I'm stalling. Waiting out the cold weather.
I wake up at the designated time expecting to feel a slurpy dog tongue lapping at my face. She jumped on the bed sometime during the night. She'd still be asleep, if I had not lured her outside at 6 am.
At six in the morning the sky behind the eastern hills is outlined with soft light. I hesitate in letting the cat outside, since it's peak time for night critters to head for home after nocturnal prowling. My cat's no match for an angry coon or hungry coyote. I rationalize that Mandy Mae will chase off intruders with her deep throat, angry growls, therefore, I let the raccoon tailed cat out the back door.
I'm wearing the fleece robe Dawn made for me years ago and nothing else. There's no wind, but 24 degrees isn't comfortable on bare legs. The cat follows the dog everywhere. First, Mandy runs out to the gravel driveway/road and stares down the lane at the woods near the river. I walk down the sidewalk in front of the kitchen window and Mandy follows. The cat sits at the junction of the sidewalk which continues to the wraparound deck while Mandy runs across the white frosted grass leaving a trail of paw prints. I hear a high trilling sound coming from the floodplain near the river. I can't determine if it's the sound I've heard raccoons make when in distress, coyotes or a laughing deer. My chainsaw damaged ears ain't that good anymore. I grab the Pooch. Mandy follows me into the house.
Inside I boot up the triplex of spotlights over the deck and front yard. Mandy jumps on the couch for a dog nap. My usual morning routine is to dump fresh grounds in the Krups coffee machine and feed the kids. I cut up fresh frozen chicken liver and slice off some raw ham steak for the cat. Nine seconds in the microwave heats it to perfection. I slide it next to his dry food and a water bowl. He scarfs up the liver and raw pork.
Mandy Mae gets the remainder of the ham steak, browned in Crisco. The cat being a rescued stray prefers raw meat. Mice are hors d'oeuvres. My neighbor tells me that in the months the Pooch lived under his front porch, he'd find the cat walking the rafters of the barn looking for venison hanging there. In the dark days of February when night time temperatures plunged to -10, the Pooch wandered over to our place. A warm bed and regular meal have kept him here. Dry dog food and scrounged venison weren't much of an attraction. He returns the favor of Purina One, organic chicken livers and cat treats with a never ending supply of head butts and leg grazing. Our house has been mouse proofed. The yard, once overridden by rabbits, is clear of the pests. Mandy helps to ensure we have no trespassers other than the itinerant kind going to the swamp and woods.

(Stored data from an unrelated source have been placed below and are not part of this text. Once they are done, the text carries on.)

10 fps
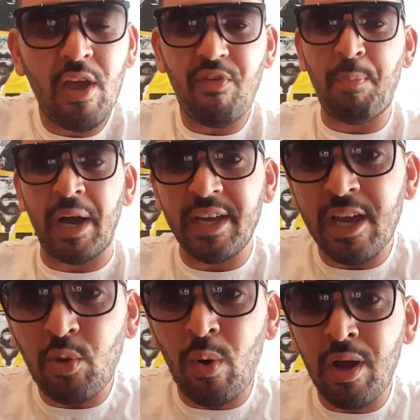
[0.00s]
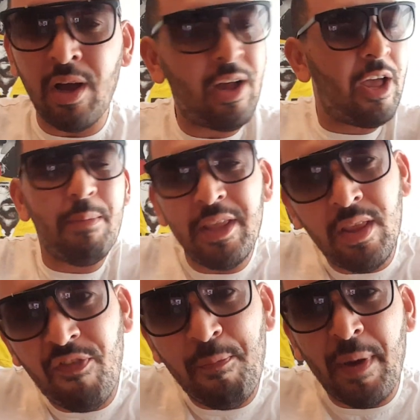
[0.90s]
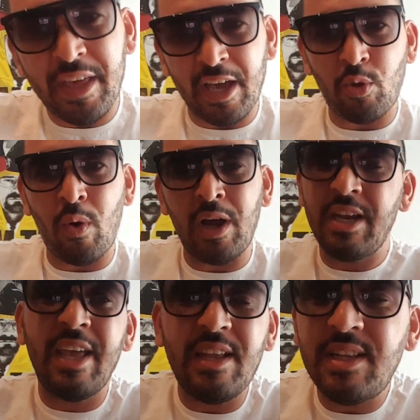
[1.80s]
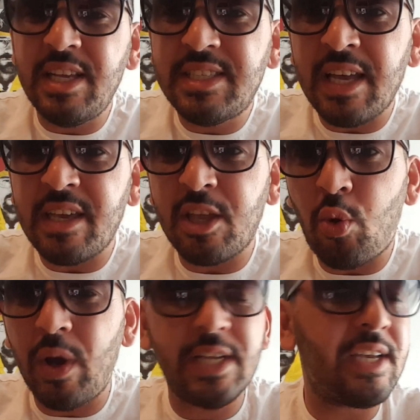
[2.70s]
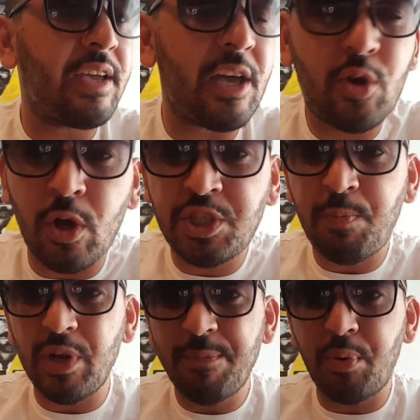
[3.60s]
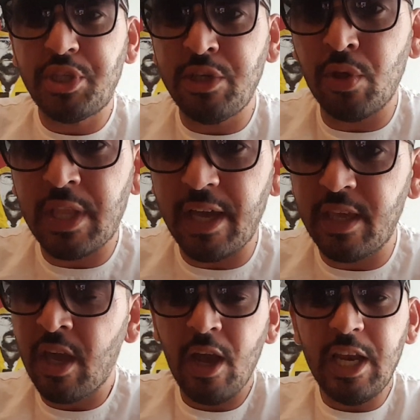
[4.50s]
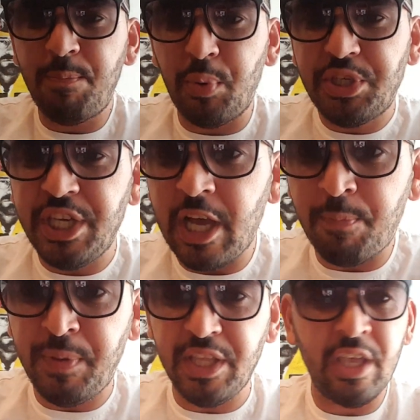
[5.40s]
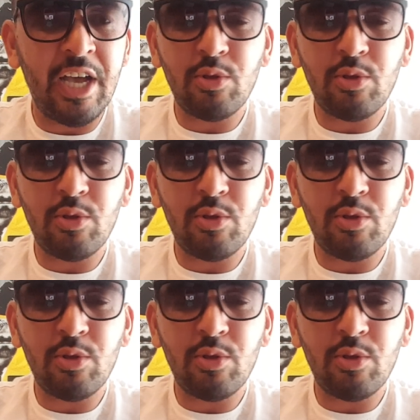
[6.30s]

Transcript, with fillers: Fais pas arrière droit. Mais non, fais pas arrière droit. Les, les arrière droits et les arrière gauche, c'est pour les petits de taille, les petits rapides.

We have a clump of silver maples behind the house. Lazy old folks who resided here before us let saplings grow into clumps. On the left side is one tree with three branching main trunks . On the right side is a single silver maple. At the base of this tree the bark is peeled and the bare wood exposed. In the picture, you can see an art deco cross with a gargoyle guardian I planted between the two maples. Over the years I've worried about that maple decaying and falling, God help us, on the house. In wind storms like one last week with gusts over 50 mph, the yard is littered with limbs. I hire two tree trimmers with a bucket truck to take down the tree.
For a reasonable fee they top it and drop the main trunk between two Norway pines toward the west. Dawn and I spend most of Saturday cutting and cleaning up the mess. Phase two, cutting the massive trunk with my big Stihl and storing the maple for next year's firewood will consume a week on and off. There were a few surprises. On the outside the only discernible damage to the tree was the bark at the base. I guessed that sometime in the past, someone had run into the trunk with a car, truck of tractor. As I cut the bigger logs into pieces, I jump back when the 150 pound chunks split in half to reveal a rotted core. One log splits in half and the brown insect ridden core has kernels of corn stored there. If the log chunk hadn't broken in two with the impact of the monster chainsaw dropping it on the ground, one would have only noticed a brown streak across the face of the chunk. I swear there was no entrance where a squirrel or mouse could have gotten into the core of the tree. Dawn and the tree trimmers scoff at my notion that black carpenter ants dragged the corn from the field behind us. Even I can't imagine that an insect could perform such a feat.
I have stalled enough. Mandy will spend another day stealing twigs while the cat will steer clear of the whining din of the chain saws . By late afternoon, I'll collapse into my recliner for 30 minutes of rest and relaxation before I tackle installing a window frame for the second floor bedroom.